Segment Open

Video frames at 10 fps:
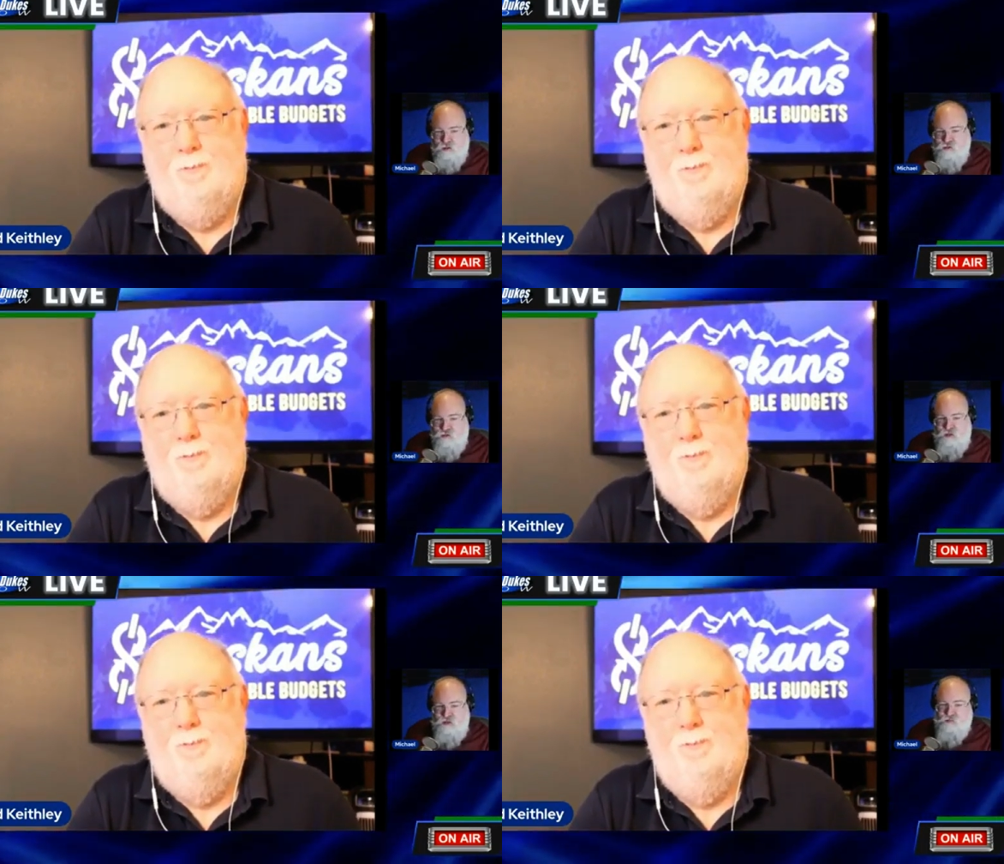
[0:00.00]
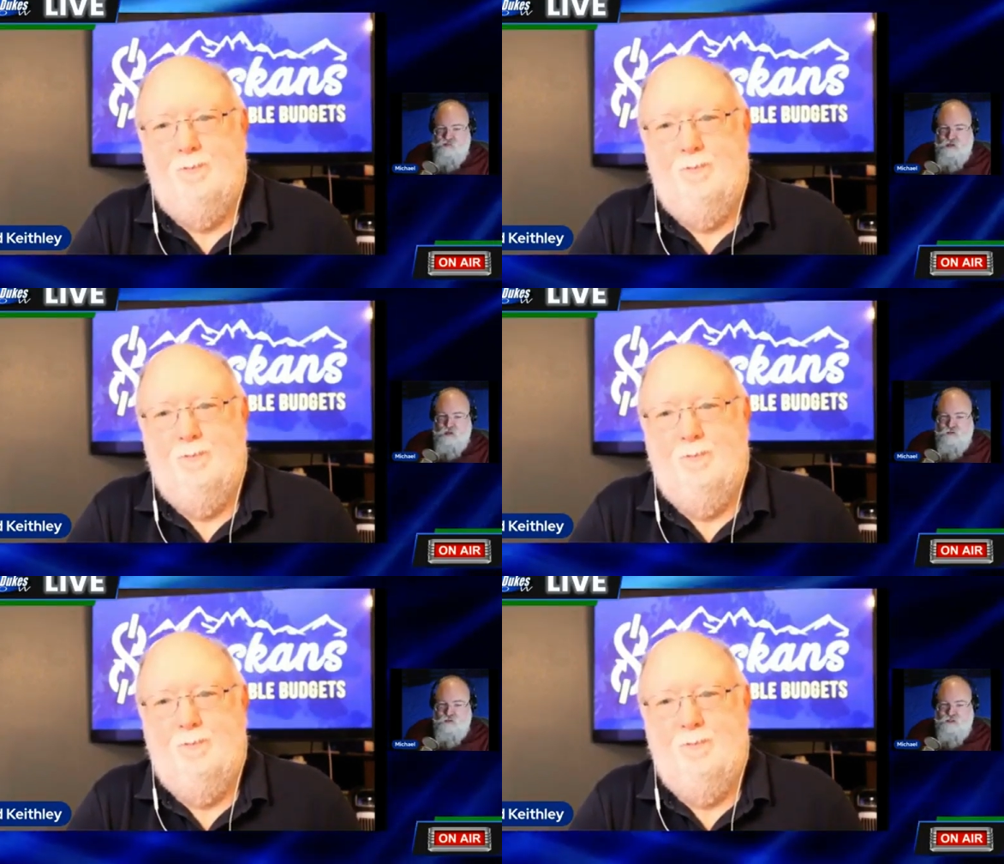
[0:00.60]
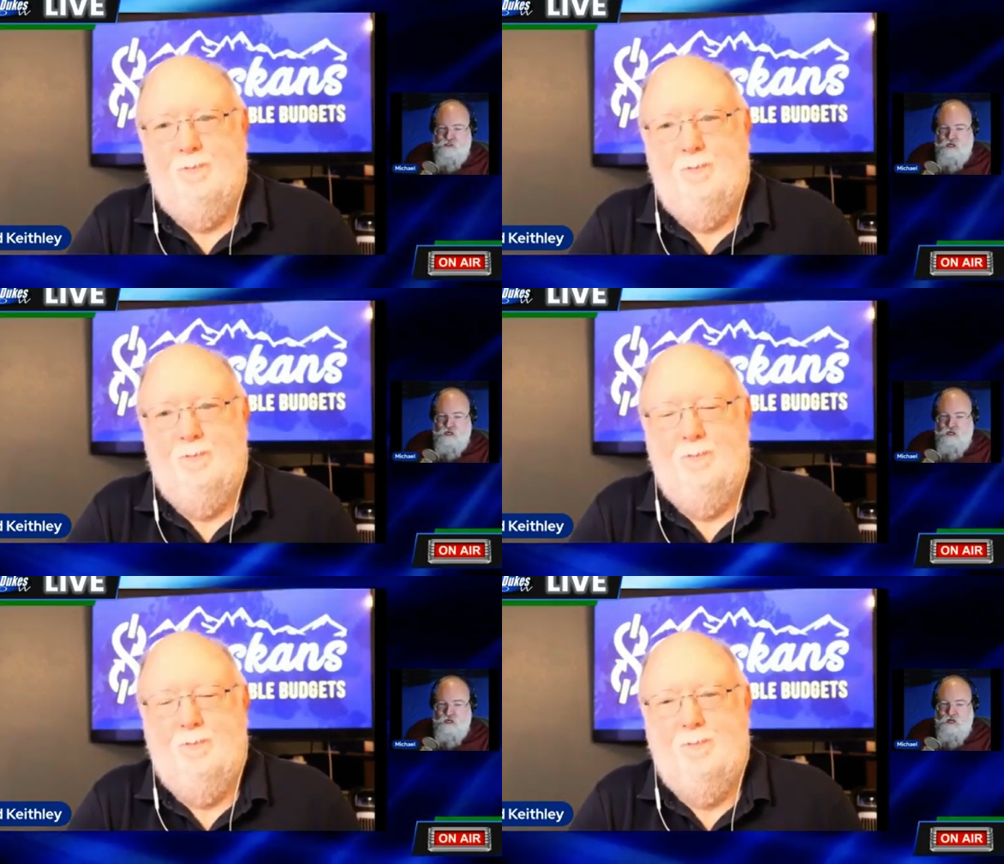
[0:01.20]
Speaker 1: when it comes time to
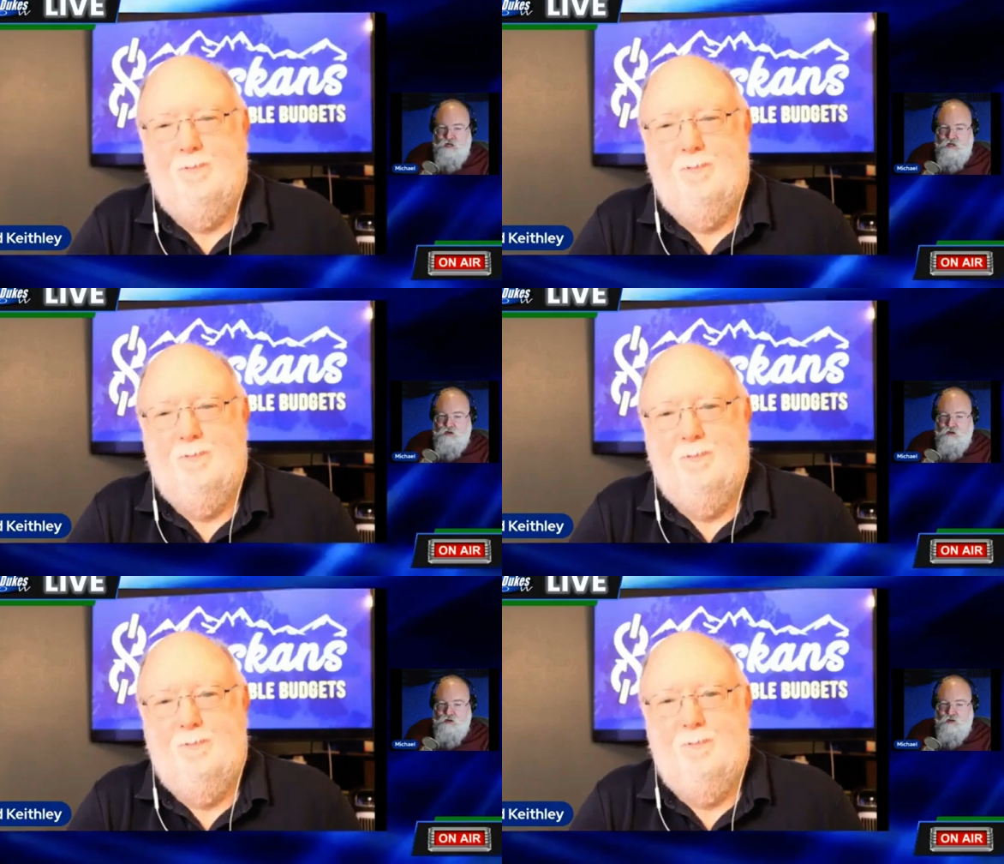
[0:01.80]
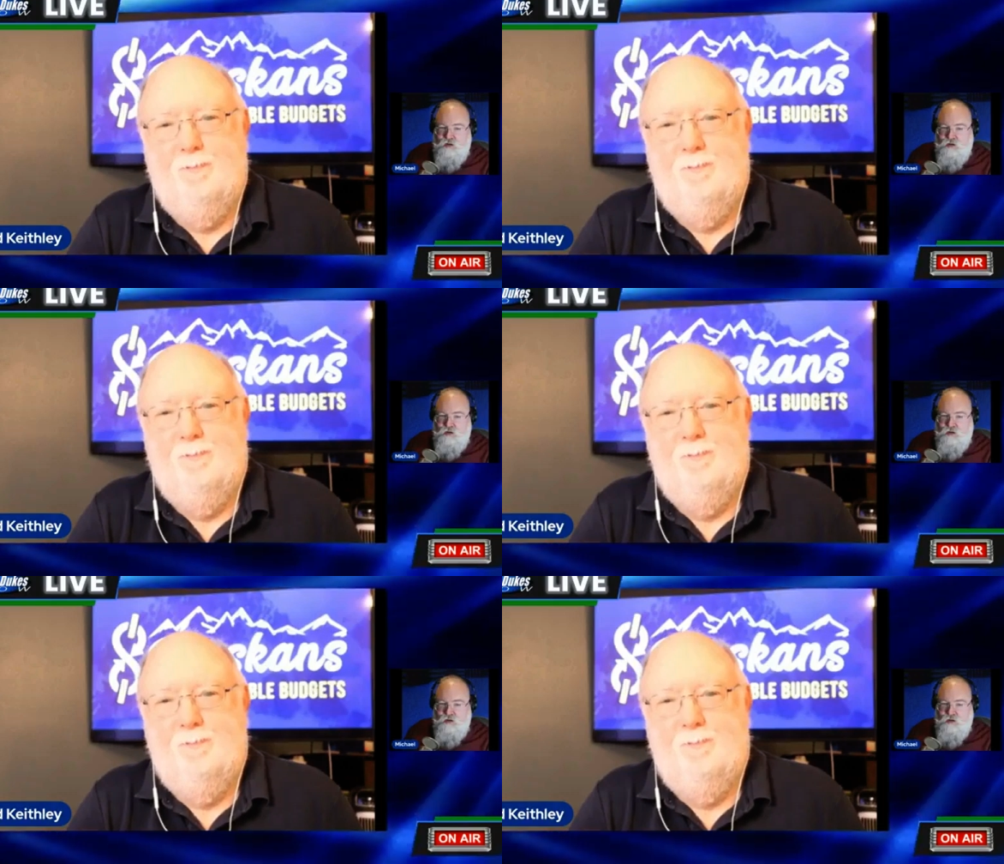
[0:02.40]
retire or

Segment Closed

- WHAT YOU HAVE TO DO -
Where an entry contains an image, skip the image and write out the rest exactly.

- ANSWER FOR THIS EXERCISE -
Video frames at 10 fps:
[0:00.00]
[0:00.60]
[0:01.20]
Speaker 1: when it comes time to
[0:01.80]
[0:02.40]
retire or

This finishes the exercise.